Taking Care of a Vault Toilet

A vault toilet is not exempted from bacteria. Just like any other toilet, unfriendly microorganisms can grow on it. It needs to be sterilized and emptied regularly to prevent bacteria growth. You can have sewage treatment with Valterra Pure Power Blue Waste Digester and Odor Eliminator, Green Gobbler Septic Saver, and Roebic Laboratories Septic System Treatment.

Disadvantages of Using a Vault Toilet

There are two things that you have to deal with when using a vault toilet. It needs to be cleaned, emptied, and sanitized regularly. In unfortunate circumstances, you will be surprised by a foul smell if the ventilation system breaks down.

What is a Pit Toilet


A pit toilet is a sanitary equipment that holds the on-site waste. It’s composed of an unlined or treated hole with a strengthening material to contain the waste. You can avail of its service for 10 to 30 years. However, other factors can affect the length of service like construction and frequency of use.

Generally, a pit toilet is used for less than five years before it is buried or evacuated. It may only be a single or dual pit created for a family or social purposes. Some may be ventilated.
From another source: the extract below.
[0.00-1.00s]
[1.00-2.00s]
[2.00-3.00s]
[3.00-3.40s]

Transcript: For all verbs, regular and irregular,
The primary goals for a pit toilet are collecting waste material and impeding ecological and health exposure. It doesn’t work on lowering pathogen concentrations. However, the initial concentration in it has a huge impact on getting rid of pathogens. It can only happen if there’s a proper temperature and humidity level.
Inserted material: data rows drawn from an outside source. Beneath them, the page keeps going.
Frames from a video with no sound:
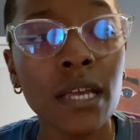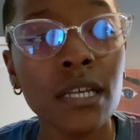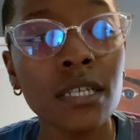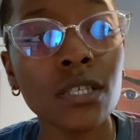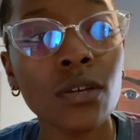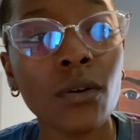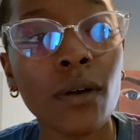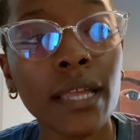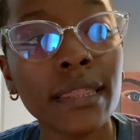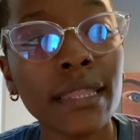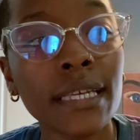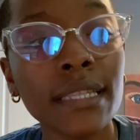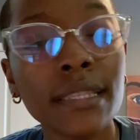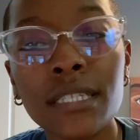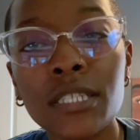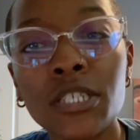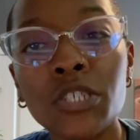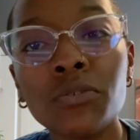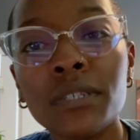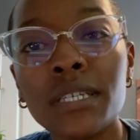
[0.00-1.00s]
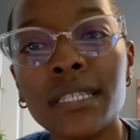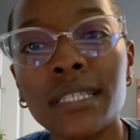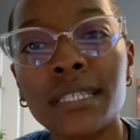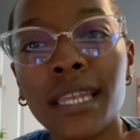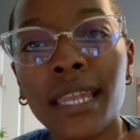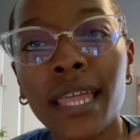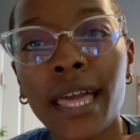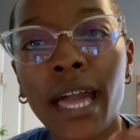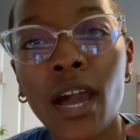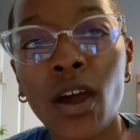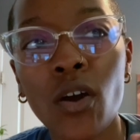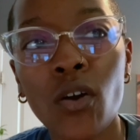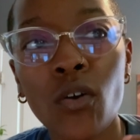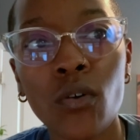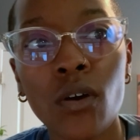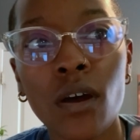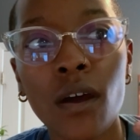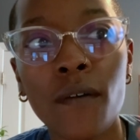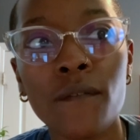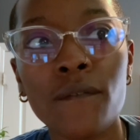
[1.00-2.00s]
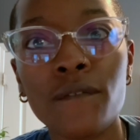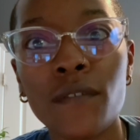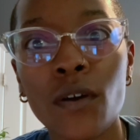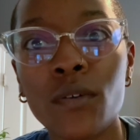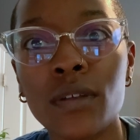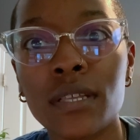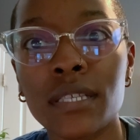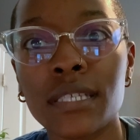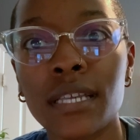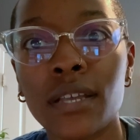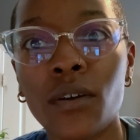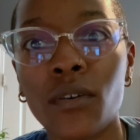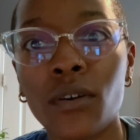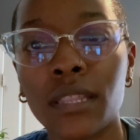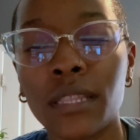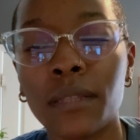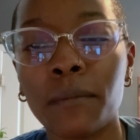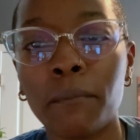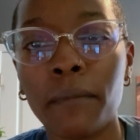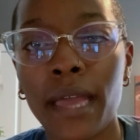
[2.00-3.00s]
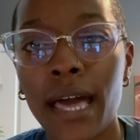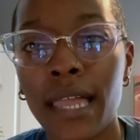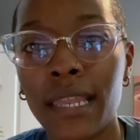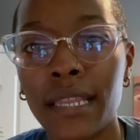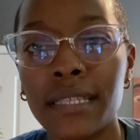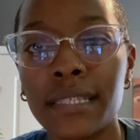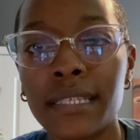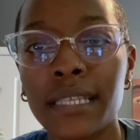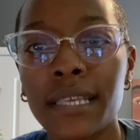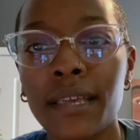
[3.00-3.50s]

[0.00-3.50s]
So I think that you need to let go of focusing on the balance,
A pit toilet must be emptied of feces gunk because extended storage is hazardous to human health. If not done at the appropriate time, it awakens the concern of helminths and Ascaris.

Things to Look at Before Having a Pit Toilet

  • The design

The drop hole of a pit toilet shouldn’t be over 25 centimeters. Take note of this so accidents like youngsters falling in it won’t happen. Another intention is to keep flies away from it and restrain odor from coming out.

A lid either made of wood or plastic is used to cover the hole when the toilet is not in use. The toilet or squatting pan is placed in a shed, shelter, or designated area. However, it’s not always the case.

  • The application

Dehydration toilets don’t directly contribute to pathogen reduction. Since the feces are contained in the hole, it lowers the chances that users will be affected by pathogens. A single pit is most suited in areas with scarce resources and low groundwater tables.

There’s difficulty in draining, which is much worse in highly populated areas as there’s not enough space for penetration. Therefore, single pits should be placed in rural and peri-urban areas. They won’t be good on packed or rocky soil and flood-prone places. Just imagine how hard it is to dig in those areas!

Disadvantages of Using Pit Toilet Despite Straightforward Strategy

To begin building a pit toilet, you have to find a good location to dig a big hole. You can make a shelter around it. The waste will stay in the hole until it naturally decomposes and becomes one with nature. Here are some disadvantages despite being a straightforward solution that doesn’t need maintenance.

  • The stink will likely reach your nose but there are some ways to prevent it. You may put sawdust after using the toilet to cover the smell. Another option is installing a ventilation pipe that passes through the rescue’s roof so the scent is dispersed.
  • A time will come that the hole fills up and you need to dig another one. You’ll have to cover the hole with soil.
  • When the hole is close to the groundwater, it allows liquid trash to seep in.

Closing Part

The differences in vault toilet vs pit toilet are clear. Since the waste in a vault toilet is in a container, it can be detrimental to human health when it turns slurry. But it can be emptied so you can hinder it from happening. It can be of service for many years as long as you clean and maintain it properly.

On the other hand, you can choose the pit toilet if you wish to have an ecological toilet. The waste remains and decomposes in the pit. Eventually, it becomes compost.